Virtual-reality technology is removing limitations on what people can experience in safe, controlled environments.
That freedom underscores the numerous applications of 3-D modeling and visualization in the near future. Lowther notes that a UAB dentistry student is currently studying sculpture to better model teeth. On a computer, in 3-D, “dentists could simulate chewing under different conditions,” Lowther says. He and Soni can fire off an impressive list of potential applications, including architects performing stress tests on building designs, physical therapy students exploring the mechanics of the human body, music students studying the behavior of the vocal cords, photographers presenting 360-degree views, and—of course—filmmakers working on the next Avatar.

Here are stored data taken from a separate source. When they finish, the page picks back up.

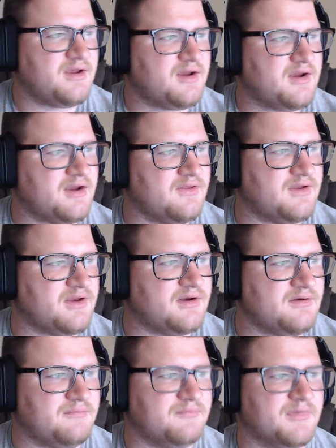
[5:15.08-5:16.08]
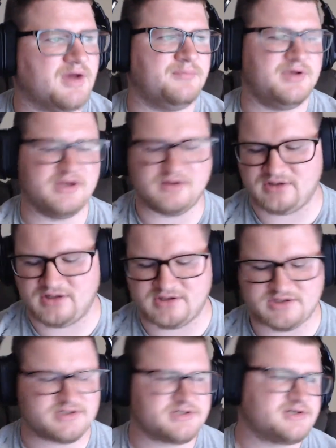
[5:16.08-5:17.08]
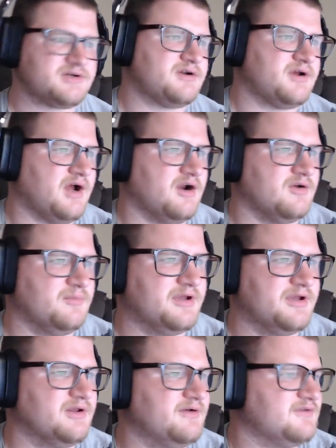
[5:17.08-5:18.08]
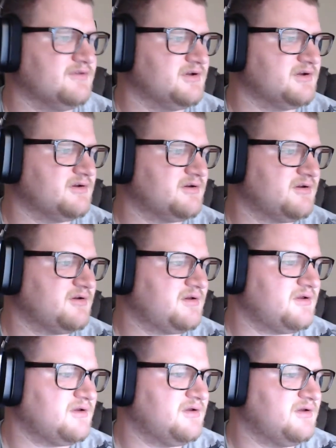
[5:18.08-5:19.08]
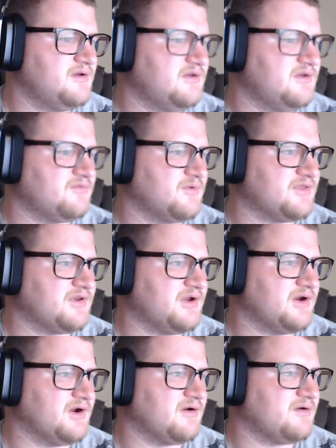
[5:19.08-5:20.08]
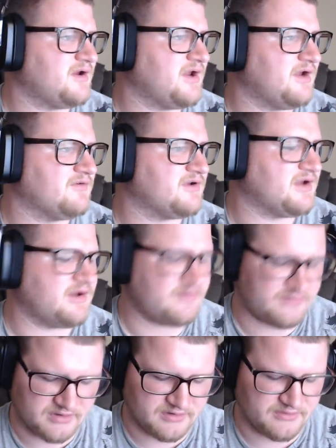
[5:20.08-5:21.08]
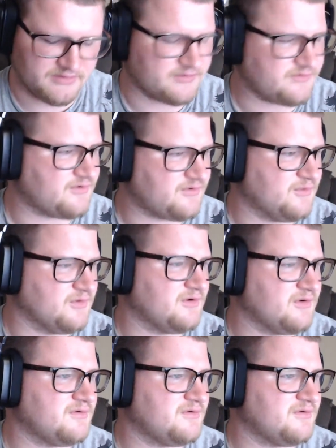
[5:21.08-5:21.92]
and then a BL Touch auto bed leveling is what they're advertising on their store.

“The most important thing is that the student is really motivated,” Lowther says. “They have to have some idea of what they want to do, because we’re not dictating content. The students will dictate how the program grows—they’re going to drive the bus.
"We’re changing paradigms,” Lowther adds. “If you think of yourself as an artist-engineer, you’re going to start having bigger ideas. And Leonardo epitomizes that.”
“And the name,” Soni says, “is so catchy.”